There’s a dilemma that holds me back before responding with that very resounding “Yes”
Dear Daddy and Mommy,
Thank you so much for your invitation to spend Succos in your home. The nostalgia that my childhood home brings, along with spending quality time with you, and of course enjoying your delicious Yom Tov food, is what makes it so enticing to just say, “Yes! I’m packing the suitcases right now and moving in!”
But there’s a dilemma that holds me back before responding with that very resounding “Yes.” I want to convey my feelings and explain why I have this dilemma, but I’m having a hard time expressing them openly, as they might be hard for you to hear, and hurting you would never be my intention.
It’s been many years since you raised your own children. You raised us with a beautiful chinuch, a chinuch that I try to emulate. It will never be exactly like yours since I have a better half who’s also bringing his chinuch experience into our home. Mendy and I work together to raise our children and we have our own derech, one that works well for us.
When it comes to a short visit (in our home or yours), the few hours we spend together doesn’t give the kids too much time to “act out.” You see them mostly happy and content, reveling in attention from Zeidy and Bubby, and we hope you revel in the nachas as well. I know that you see the good in our kids because you’ve expressed it many times.
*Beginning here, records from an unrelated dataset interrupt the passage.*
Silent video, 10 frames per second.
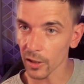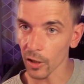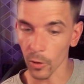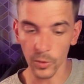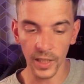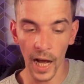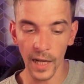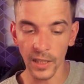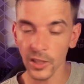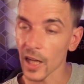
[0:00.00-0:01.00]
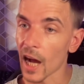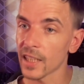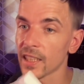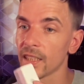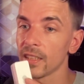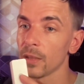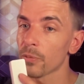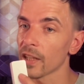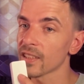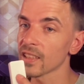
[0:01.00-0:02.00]
close that and you're charging, you
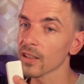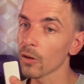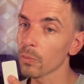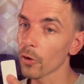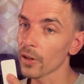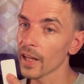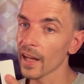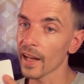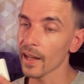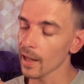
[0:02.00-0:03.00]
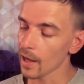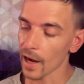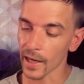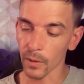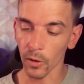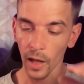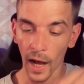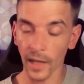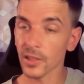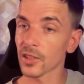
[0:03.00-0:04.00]
press this little button here and it will
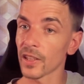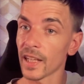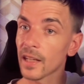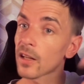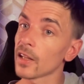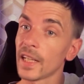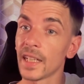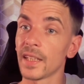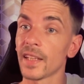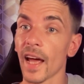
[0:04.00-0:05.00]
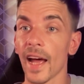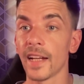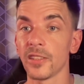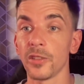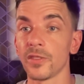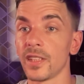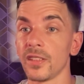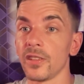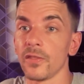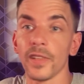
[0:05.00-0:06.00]
actually clean the head using
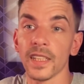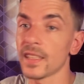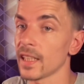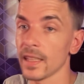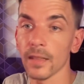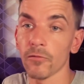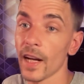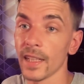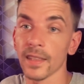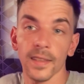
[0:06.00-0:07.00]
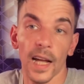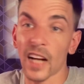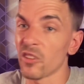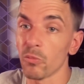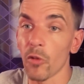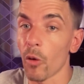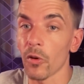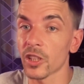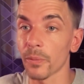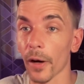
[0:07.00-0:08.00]
UVC rays. I don't know
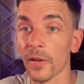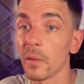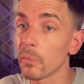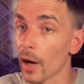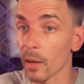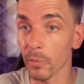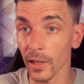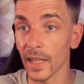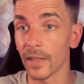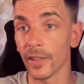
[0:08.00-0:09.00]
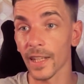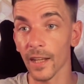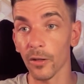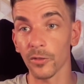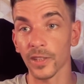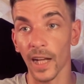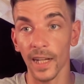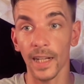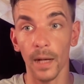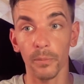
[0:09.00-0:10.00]
much about it, but I believe it kills
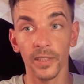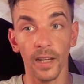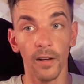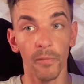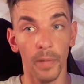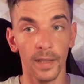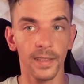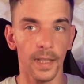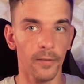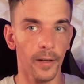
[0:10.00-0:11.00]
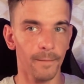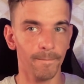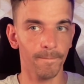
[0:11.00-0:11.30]
99% of bacteria.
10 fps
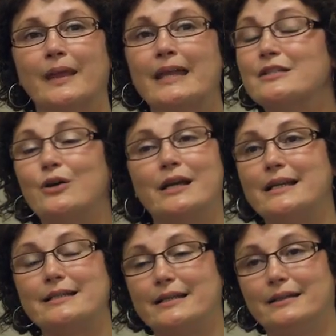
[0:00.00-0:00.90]
it's not
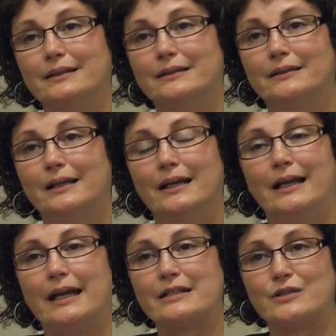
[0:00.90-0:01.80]
easy.
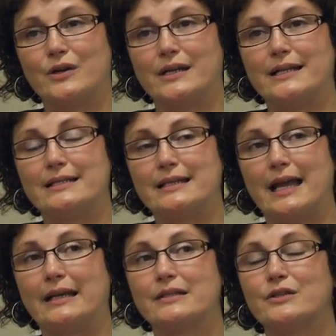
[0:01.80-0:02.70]
It's not easy,
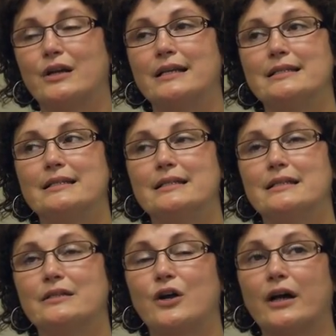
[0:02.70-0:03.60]
and it's not easy
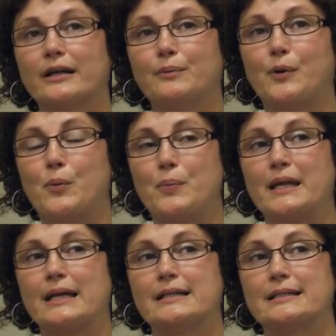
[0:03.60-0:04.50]
to talk about
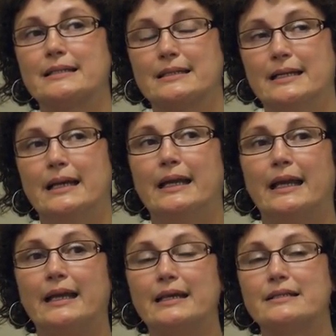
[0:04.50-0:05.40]
because
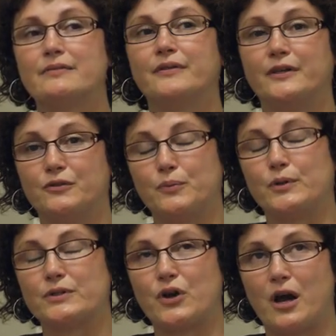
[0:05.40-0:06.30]
it is a
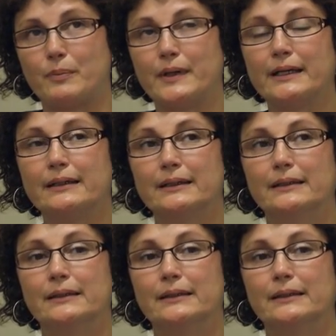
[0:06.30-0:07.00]
vulnerable topic.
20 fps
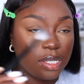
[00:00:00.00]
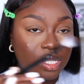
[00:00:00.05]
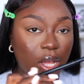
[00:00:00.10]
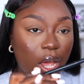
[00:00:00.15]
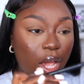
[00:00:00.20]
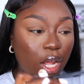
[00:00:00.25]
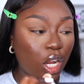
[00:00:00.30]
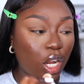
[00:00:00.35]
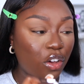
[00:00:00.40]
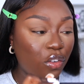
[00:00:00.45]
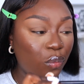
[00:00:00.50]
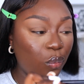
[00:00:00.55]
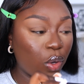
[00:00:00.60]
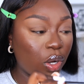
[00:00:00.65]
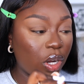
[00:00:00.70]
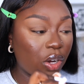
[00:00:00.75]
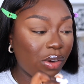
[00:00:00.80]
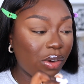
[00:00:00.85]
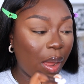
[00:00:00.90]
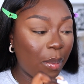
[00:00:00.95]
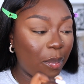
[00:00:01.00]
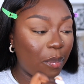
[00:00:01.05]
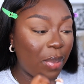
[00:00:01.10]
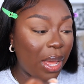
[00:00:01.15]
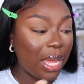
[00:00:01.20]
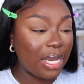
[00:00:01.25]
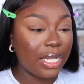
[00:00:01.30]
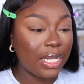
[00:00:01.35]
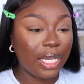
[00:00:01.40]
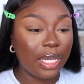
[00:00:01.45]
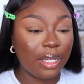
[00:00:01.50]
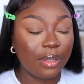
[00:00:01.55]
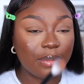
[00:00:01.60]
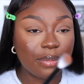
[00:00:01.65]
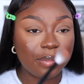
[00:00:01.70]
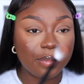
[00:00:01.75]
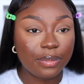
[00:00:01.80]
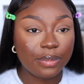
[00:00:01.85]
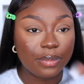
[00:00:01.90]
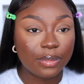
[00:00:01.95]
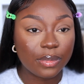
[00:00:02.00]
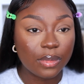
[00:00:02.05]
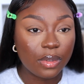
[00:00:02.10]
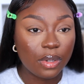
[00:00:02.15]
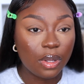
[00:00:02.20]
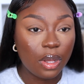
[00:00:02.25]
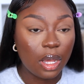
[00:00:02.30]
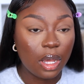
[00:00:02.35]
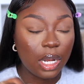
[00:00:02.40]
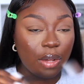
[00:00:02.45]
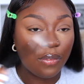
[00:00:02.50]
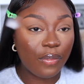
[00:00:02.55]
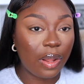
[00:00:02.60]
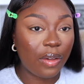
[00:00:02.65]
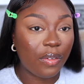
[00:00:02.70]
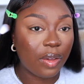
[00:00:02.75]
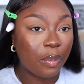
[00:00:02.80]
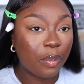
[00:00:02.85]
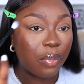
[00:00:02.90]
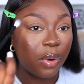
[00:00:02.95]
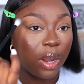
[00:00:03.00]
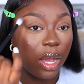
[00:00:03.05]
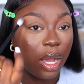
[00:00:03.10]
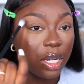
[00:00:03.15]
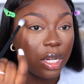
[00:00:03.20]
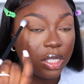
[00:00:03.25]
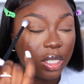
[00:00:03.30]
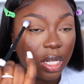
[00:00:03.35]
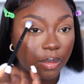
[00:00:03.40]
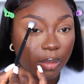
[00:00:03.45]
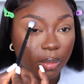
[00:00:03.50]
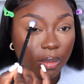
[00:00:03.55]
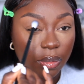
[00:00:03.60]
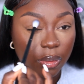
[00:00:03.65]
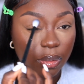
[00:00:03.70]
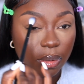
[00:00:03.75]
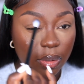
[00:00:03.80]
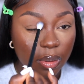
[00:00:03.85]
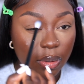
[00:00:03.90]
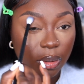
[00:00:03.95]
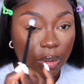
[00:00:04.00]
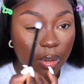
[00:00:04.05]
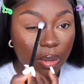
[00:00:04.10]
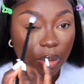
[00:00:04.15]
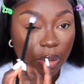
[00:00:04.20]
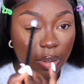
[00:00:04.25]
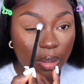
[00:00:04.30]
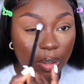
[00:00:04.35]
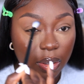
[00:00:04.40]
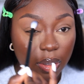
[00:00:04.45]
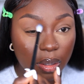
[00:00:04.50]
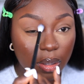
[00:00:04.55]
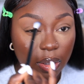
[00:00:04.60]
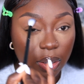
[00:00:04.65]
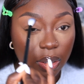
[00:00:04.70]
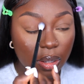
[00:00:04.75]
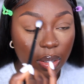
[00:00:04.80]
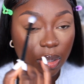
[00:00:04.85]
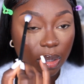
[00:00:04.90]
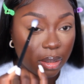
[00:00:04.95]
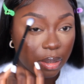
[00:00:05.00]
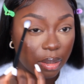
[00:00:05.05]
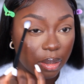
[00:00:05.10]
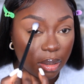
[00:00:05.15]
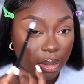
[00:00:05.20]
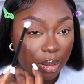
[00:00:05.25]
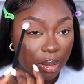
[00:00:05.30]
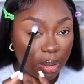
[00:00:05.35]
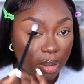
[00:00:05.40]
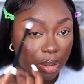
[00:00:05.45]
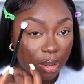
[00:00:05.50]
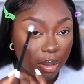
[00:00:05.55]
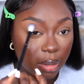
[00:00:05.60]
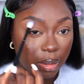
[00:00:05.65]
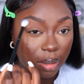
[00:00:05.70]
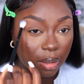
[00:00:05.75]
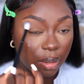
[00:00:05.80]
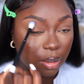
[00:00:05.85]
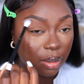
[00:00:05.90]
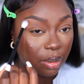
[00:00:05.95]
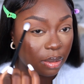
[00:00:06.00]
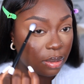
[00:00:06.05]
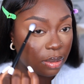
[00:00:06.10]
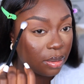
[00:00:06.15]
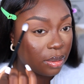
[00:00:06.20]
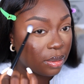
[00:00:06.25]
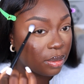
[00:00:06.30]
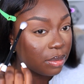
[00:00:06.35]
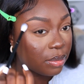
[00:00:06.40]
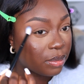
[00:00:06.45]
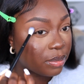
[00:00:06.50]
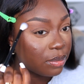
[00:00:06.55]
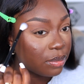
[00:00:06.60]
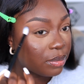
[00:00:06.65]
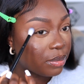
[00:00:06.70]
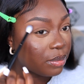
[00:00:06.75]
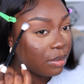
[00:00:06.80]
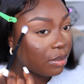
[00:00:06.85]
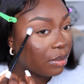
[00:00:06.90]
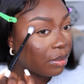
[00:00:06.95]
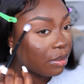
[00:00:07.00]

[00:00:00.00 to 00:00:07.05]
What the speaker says: starting off, we're gonna grab Baddie and a fluffy brush and just work that right above our crease.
I know that you think highly of them, celebrate their milestones, and find their antics so adorable.
I also know that it’s because of this that you have such high expectations from them.
When we get together for an extended period (like a Shabbos or a Yom Tov) the kids behave, well, like kids! They don’t always listen, they fight, they’re grumpy, they might even retort with a disrespectful response.
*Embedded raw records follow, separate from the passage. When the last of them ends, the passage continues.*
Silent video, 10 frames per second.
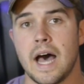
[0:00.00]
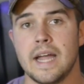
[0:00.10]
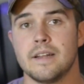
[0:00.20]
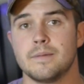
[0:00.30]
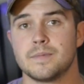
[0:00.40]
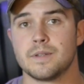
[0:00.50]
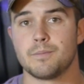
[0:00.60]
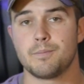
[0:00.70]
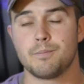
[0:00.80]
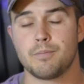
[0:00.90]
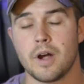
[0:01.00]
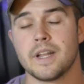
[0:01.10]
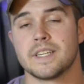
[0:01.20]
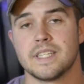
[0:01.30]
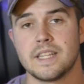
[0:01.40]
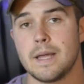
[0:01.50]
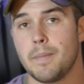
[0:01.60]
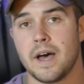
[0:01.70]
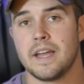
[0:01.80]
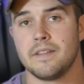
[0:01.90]
items and products that they
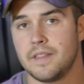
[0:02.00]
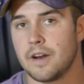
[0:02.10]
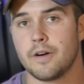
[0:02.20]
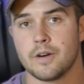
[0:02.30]
buy that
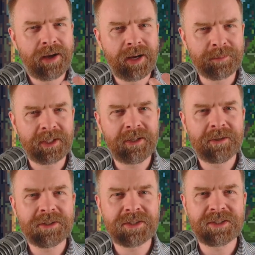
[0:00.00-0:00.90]
I'm
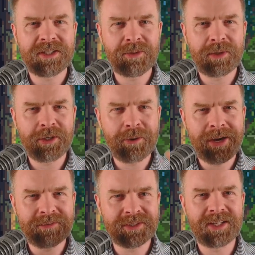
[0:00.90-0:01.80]
curious to see what you
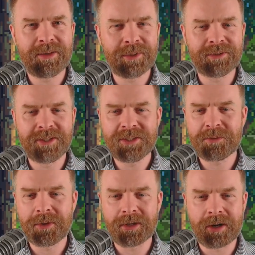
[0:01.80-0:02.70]
have to say about
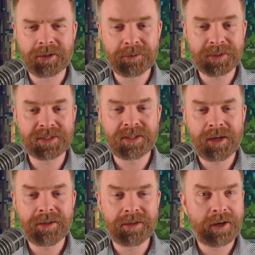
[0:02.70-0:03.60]
this one. Are you
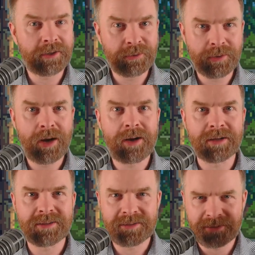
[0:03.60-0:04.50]
excited? Are you not?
In many of these scenarios when our children act out, you discipline them. You don’t give Mendy or me the chance to deal with it on our own. I try to tell myself that you want to set them straight and you do it out of complete love for them. Or I try to consider that it might be that the chinuch of your generation was just different from the way it is today, and it’s hard for you to watch us discipline the kids in our own way.
When they make noise that’s within the normal realm for children, I try not to get annoyed when you tell them to stop. I know it’s probably because you’re used to a quiet house, and a tower of blocks toppling might be bothersome to you.
When Sari refuses to eat her food, it’s hard for you to see your delicious cooking go to waste, and that’s why you make a comment to her about not partaking in Shabbos party until she finishes the food on her plate.
When Yaakov retorts with a disrespectful comment to me, it can’t be easy for you to see him speak that way to his mother, so you tell him he should have derech eretz toward his parents.
You often comment negatively to me about the kids, or go straight to disciplining them yourselves, whether it’s because they’re physically fighting or just arguing, or in so many other situations when they’re just acting as normal, healthy, growing children do. Our kids feed off that negative attention, so for the rest of our visit, they’re on edge, making their behavior even worse.
Please understand that my children are out of routine. They’re exhausted from the late nights, they’re eating foods that are different from what they’re used to, and they’re not in their familiar environment.
I want them to see Bubby and Zeidy as the warm and loving grandparents that you are. I really try to highlight the good and fun parts of spending time with you. But while in the beginning we’re all excited for the upcoming time spent together, by the end of these visits we’re all spent. You, because you’re not used to having the kids underfoot, my children from the negative attention heaped upon them, and Mendy and me from trying to keep the peace between everyone.
And so, please understand, Daddy and Mommy, that I want to come for Yom Tov. I really do! I want to spend time with you. I want to give you the nachas you deserve. I want you to spend time with your grandchildren, and that it should be a positive experience for all parties involved.
Perhaps a Chol Hamoed visit will do?